Dalla teoria alla pratica
La mancanza di un inquadramento normativo mirato è uno dei maggiori problemi per le comunità energetiche in Romania.
Nel 2022, oltre quattro anni dopo l’emanazione della direttiva europea sulle fonti energetiche rinnovabili, il governo ha finalmente redatto un decreto al riguardo. Cosa manca ancora? L'implementazione del decreto attraverso norme secondarie da parte dell'Autorità dell'energia, modifiche alle leggi sull'energia e sulla finanza pubblica locale, o eventualmente la redazione di una legge speciale dedicata alle comunità energetiche, ritengono gli esperti consultati da PressOne.
È per questo motivo che la comunità energetica di Apusului può utilizzare l'energia prodotta dai loro pannelli solo per coprire i consumi comuni, e che il denaro guadagnato per l'energia in eccesso che viene immessa nella rete può essere utilizzato solo per le riparazioni o gli investimenti che vengono effettuati per conto del condominio. "Quando sarà consentita la condivisione dell'energia (attualmente non consentita in Romania), le persone saranno in grado di coprire completamente non solo i consumi condominiali, ma anche quelli individuali", afferma Corina Murafa.
Sebbene il decreto del governo abbia introdotto la nozione di condivisione dell’energia, l'Autorità dell'energia non ha articolato i criteri per la sua attuazione pratica. "Sarebbe sufficiente un regolamento che stabilisca che la condivisione dell'energia all'interno della comunità energetica avvenga secondo chiavi di assegnazione. Attualmente non si può comunicare al fornitore dell'energia l'elenco dei membri della tua comunità, così che detragga dalle loro bollette la rispettiva quota dell'energia in eccesso immessa dalla comunità nella rete", aggiunge Murafa.

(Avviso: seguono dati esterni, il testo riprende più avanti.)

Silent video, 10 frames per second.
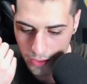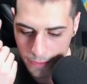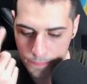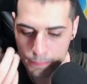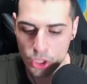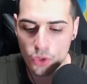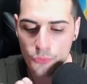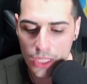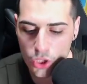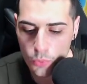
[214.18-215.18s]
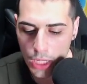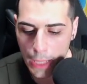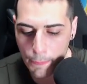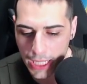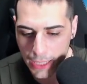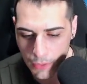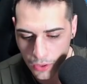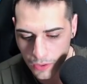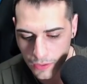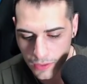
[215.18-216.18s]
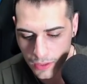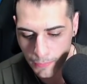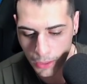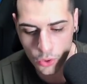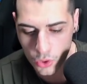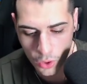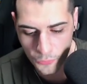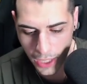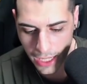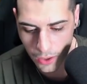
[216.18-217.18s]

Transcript: Ma ci ho fatto pure il primo. Ma non devo farlo,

Perché l'Autorità dell'energia non ha ancora adattato le norme, benché la Commissione europea le abbia fornito tutti gli strumenti necessari, inclusi scambi costanti di esperienze con altri organismi di regolazione nei paesi in cui le comunità energetiche prosperano? “Non credo che sia una questione di capacità o di conoscenze; è una questione di malafede", sostiene Murafa.
Senza un quadro normativo definito, chi è interessato a formare una comunità energetica non può accedere ai fondi europei disponibili per questo scopo. Per esempio, le sei contee romene che beneficiano dei fondi del programma dell'UE per la transizione giusta potrebbero lanciare una serie di bandi per progetti dedicati alle comunità energetiche.